Revue de Presse “Mers intérieures” de Luc Dellisse


Actualités, Revue de presse / mercredi, février 1st, 2023

Quelque chose d’heureux

Luc DELLISSE, Mers intérieures, Carnet d’exil 2021, Le Cormier, 2022

Les poètes sont pris dans cette tourmente de vivre chaque jour comme le premier. Pour eux, il n’y a pas d’acquis. Tout s’efface, tout est à reprendre sans fin. Luc Dellisse est poète, passionnément. À chaque mot, il s’investit. À chaque ligne, il tend cette corde raide du funambule qui pèse ses pas. À chaque phrase, il rompt, mais pour mieux partager.

Dans ses Mers intérieures, on ne plonge pas. C’est un journal imaginaire, rétrospectif : celui de l’année 2021, « une année comme les autres, excepté que j’ai jeté l’ancre dans le temps ». Une fois cette balise larguée, à même les flots de la mémoire, on peut quitter le temps comptable et l’aventure commence. Ce ne sont plus douze mois qui sont traversés ici, mais « Quatre saisons. Un seul regard ». Pour voir quoi ? Un défilé d’images et d’impressions qui ne nous appartiendront jamais entièrement, puisque ce sont d’abord les siennes ; une suite de vérités aussitôt retournées, de leçons de ténèbres qu’un brusque lever de rideau balaie sans état d’âme.

Car Luc Dellisse est de ces écrivains rares qui ne prétendent rien nous apprendre. Ils nous offrent juste le loisir de contempler en leur compagnie cette fascinante coulée de temps qu’est une vie. Ils nous confient comment eux s’y prennent pour endurer ce cruel enchantement et nous laissent libres du quitte ou double.

Comme toute liberté grande, ce mode d’être a ses exigences. La première : « Il faut écrire pour rien. Ne pas avoir d’œuvre en vue. Ni discipline, ni serment. On n’est pas là, c’est tout. » Des modèles ? la Simone Weil (un des seuls noms propres présents dans ces pages) de L’enracinement, et sans doute le Paul Valéry des Cahiers, en filigrane de la dynamique errante qui porte la voix « pour atteindre le but. Celui que nous nous sommes choisi et qui pourtant nous dépasse ».

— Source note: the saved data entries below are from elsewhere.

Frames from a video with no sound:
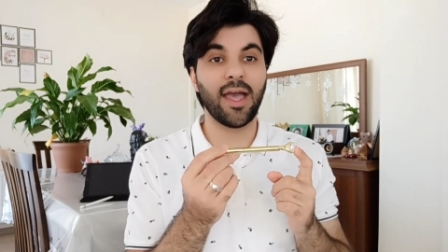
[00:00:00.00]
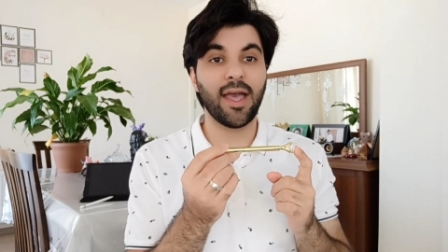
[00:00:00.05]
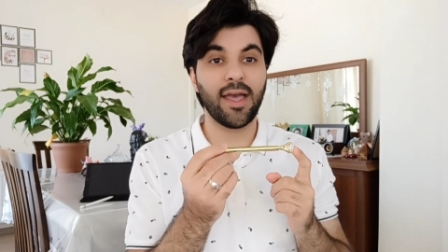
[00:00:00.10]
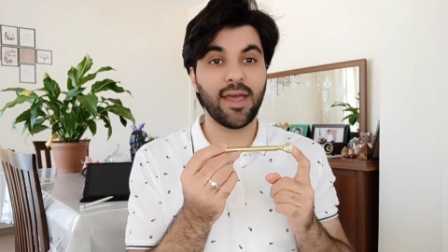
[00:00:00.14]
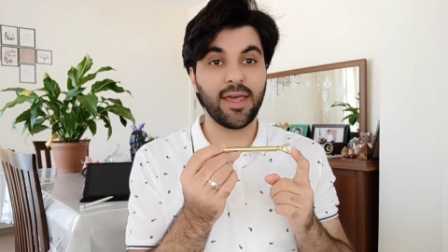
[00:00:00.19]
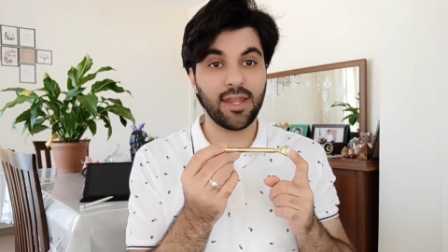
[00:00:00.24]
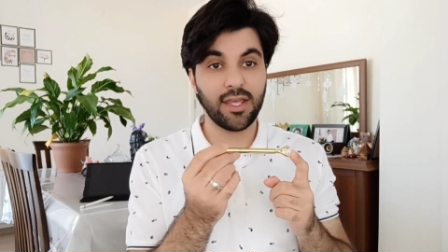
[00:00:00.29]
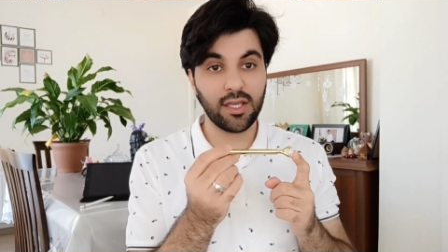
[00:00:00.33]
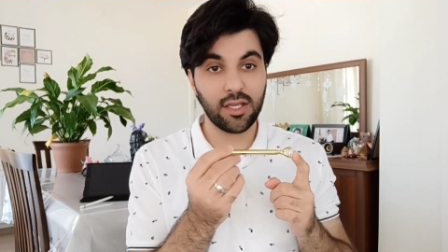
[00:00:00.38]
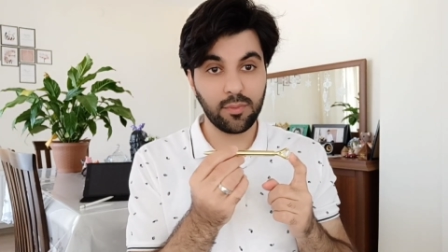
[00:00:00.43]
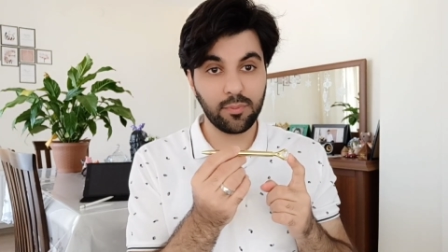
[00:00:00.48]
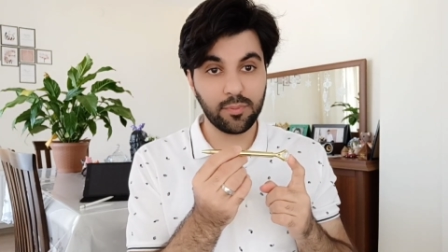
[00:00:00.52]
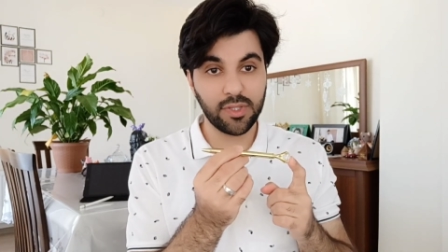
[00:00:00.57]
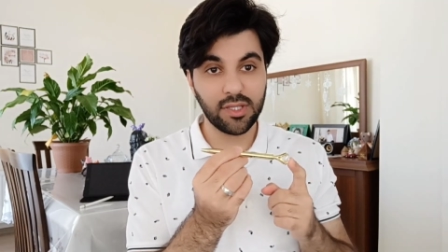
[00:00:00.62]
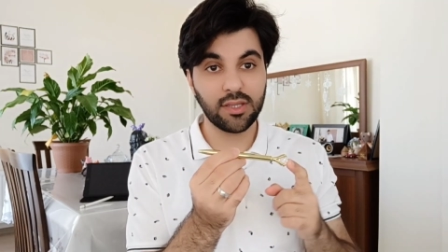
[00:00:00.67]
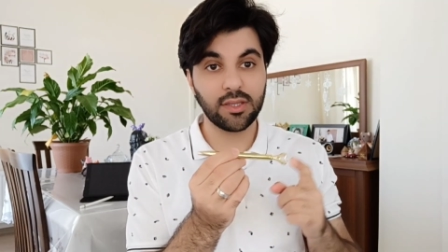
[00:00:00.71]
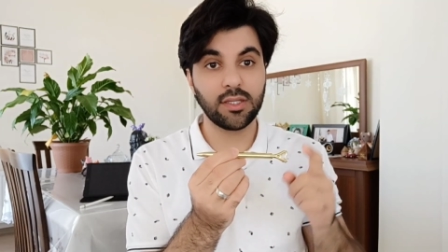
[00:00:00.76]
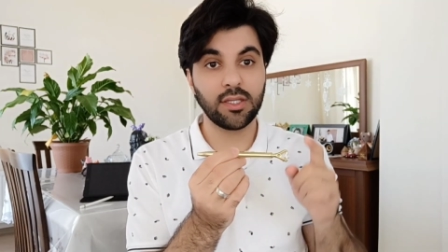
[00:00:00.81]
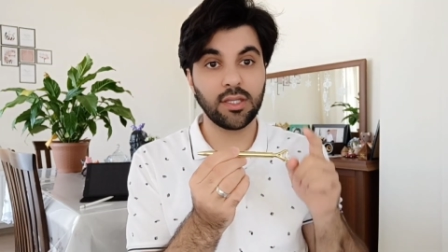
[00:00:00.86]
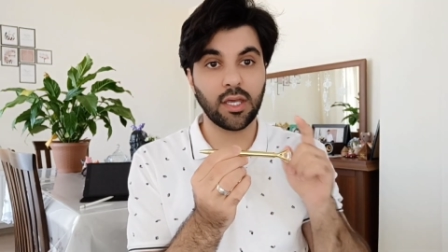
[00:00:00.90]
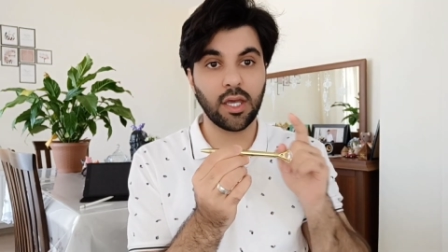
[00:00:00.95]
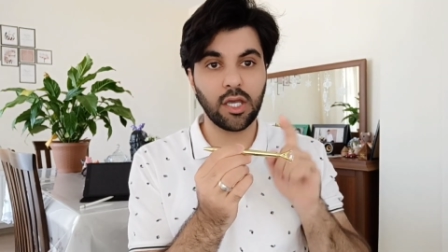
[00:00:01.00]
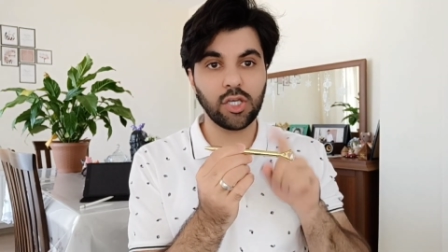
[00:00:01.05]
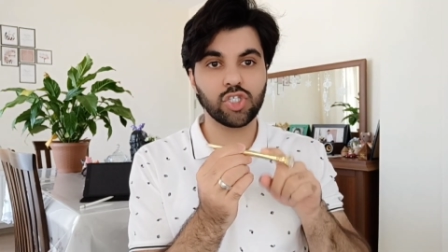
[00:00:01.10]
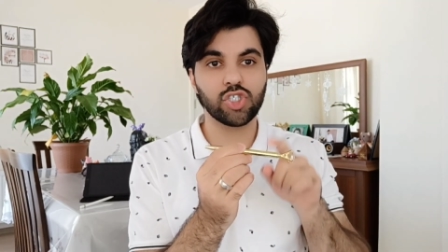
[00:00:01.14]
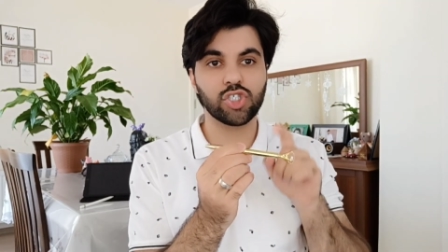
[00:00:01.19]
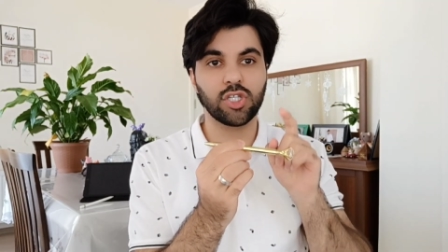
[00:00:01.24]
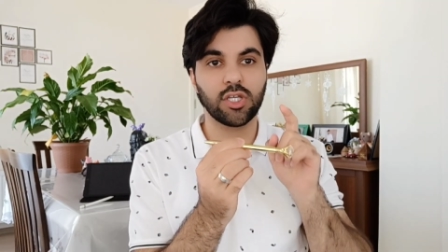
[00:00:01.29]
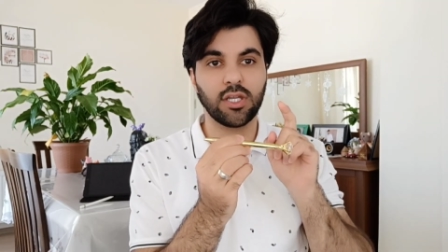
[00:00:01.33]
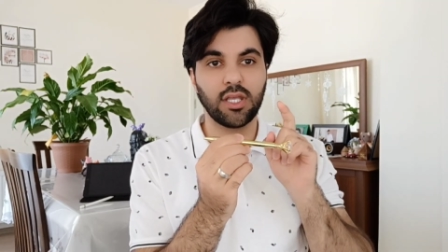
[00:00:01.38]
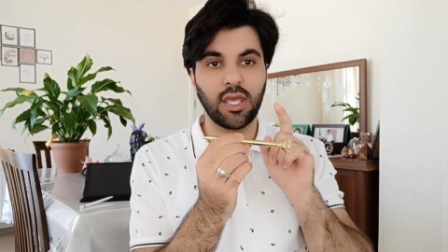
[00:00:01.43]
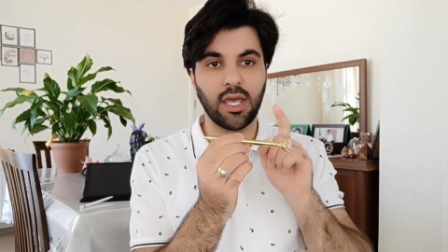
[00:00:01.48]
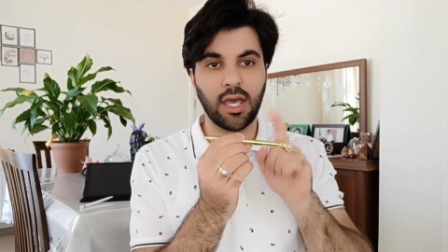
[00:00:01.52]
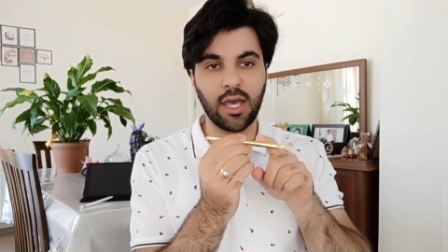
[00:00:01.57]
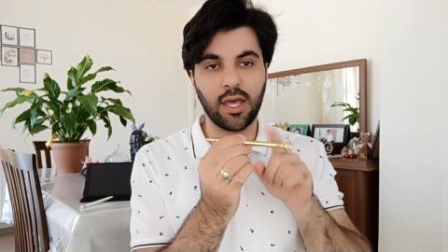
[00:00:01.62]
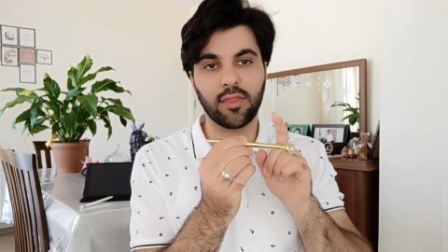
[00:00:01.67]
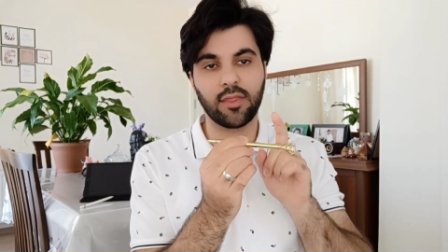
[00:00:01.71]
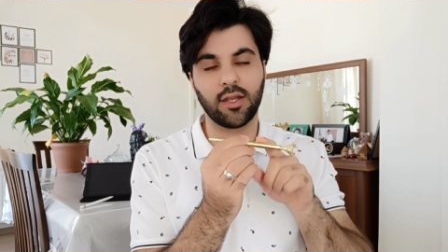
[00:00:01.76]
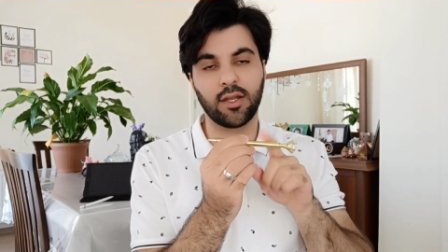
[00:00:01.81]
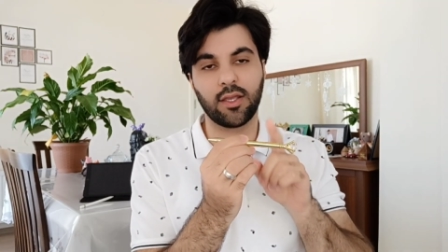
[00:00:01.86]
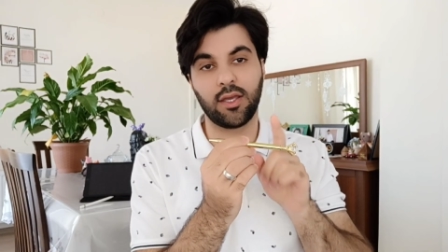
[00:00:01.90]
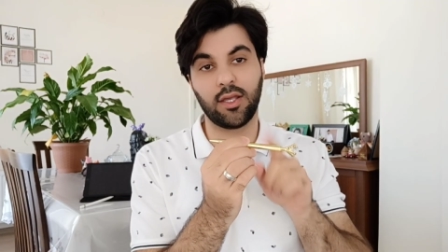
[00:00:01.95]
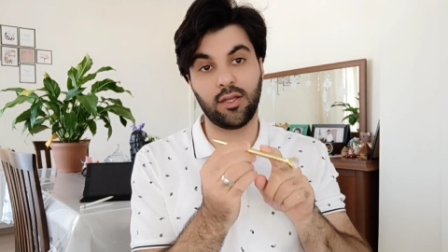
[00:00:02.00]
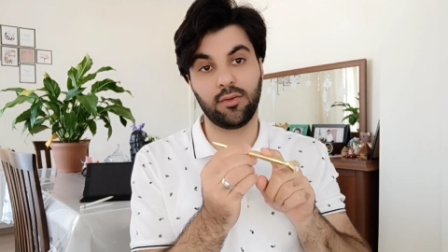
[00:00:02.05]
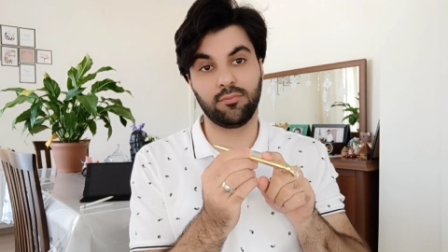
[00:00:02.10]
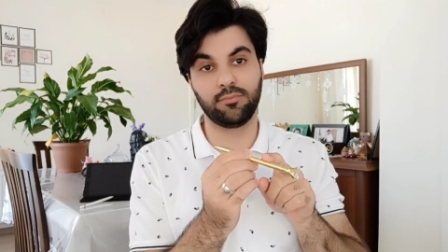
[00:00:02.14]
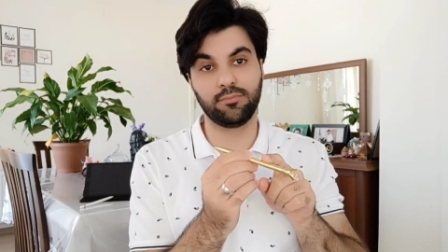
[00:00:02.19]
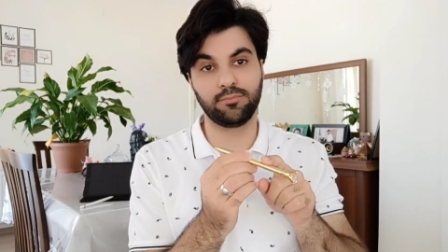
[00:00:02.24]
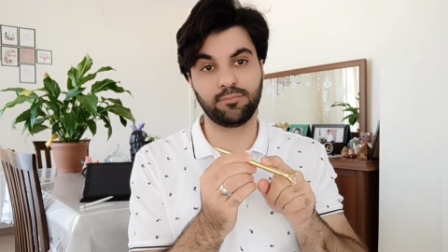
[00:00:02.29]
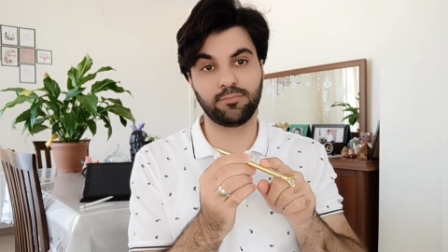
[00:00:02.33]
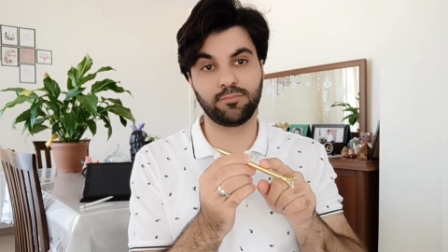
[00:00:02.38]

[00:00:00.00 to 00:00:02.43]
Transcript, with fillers: أنا بدي أشتري هذا القلم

Est-ce la disposition des mots sur la page qui conditionne l’énonciation, ou l’inverse ? Une étrange alchimie a lieu en tout cas : dans les proses, le « on » – pronom mirifique, investi de toutes les plasticités identitaires, enveloppe aussi charnelle que diaphane car multiple et unique, et qui condense l’homo étymologique – se fraie un chemin. Il est le seul habilité à convaincre la première personne que, d’ancrages en exils, elle est devenue « l’âme des autres ». Dans les vers libres, souvent, place au dialogue entre le je et le tu. Ensemble, ils s’aiment, dansent, se séparent, se jaugent dans le combat ou le plaisir (quelle différence ?). Ces poèmes brefs, manières de chansons douces et inquiétantes aussi, sont autant de dialogues débouchant sur le nous. Le possible se rouvre.

Au détour d’un paragraphe, Luc Dellisse, malicieux, revendique « l’écriture exclusive ». Si redoutable soit-elle, la formule ne fait qu’exprimer la discipline à laquelle s’astreint l’auteur, de livre en livre, de peau en peau. Toute complicité se doit d’être immédiate, et un homme pressé comme lui applique mieux que quiconque cet impératif. Voilà comment son lecteur ne se sent jamais seul ; voilà comme il lui est révélé qu’à tout moment, le maître mot reste « bonheur ».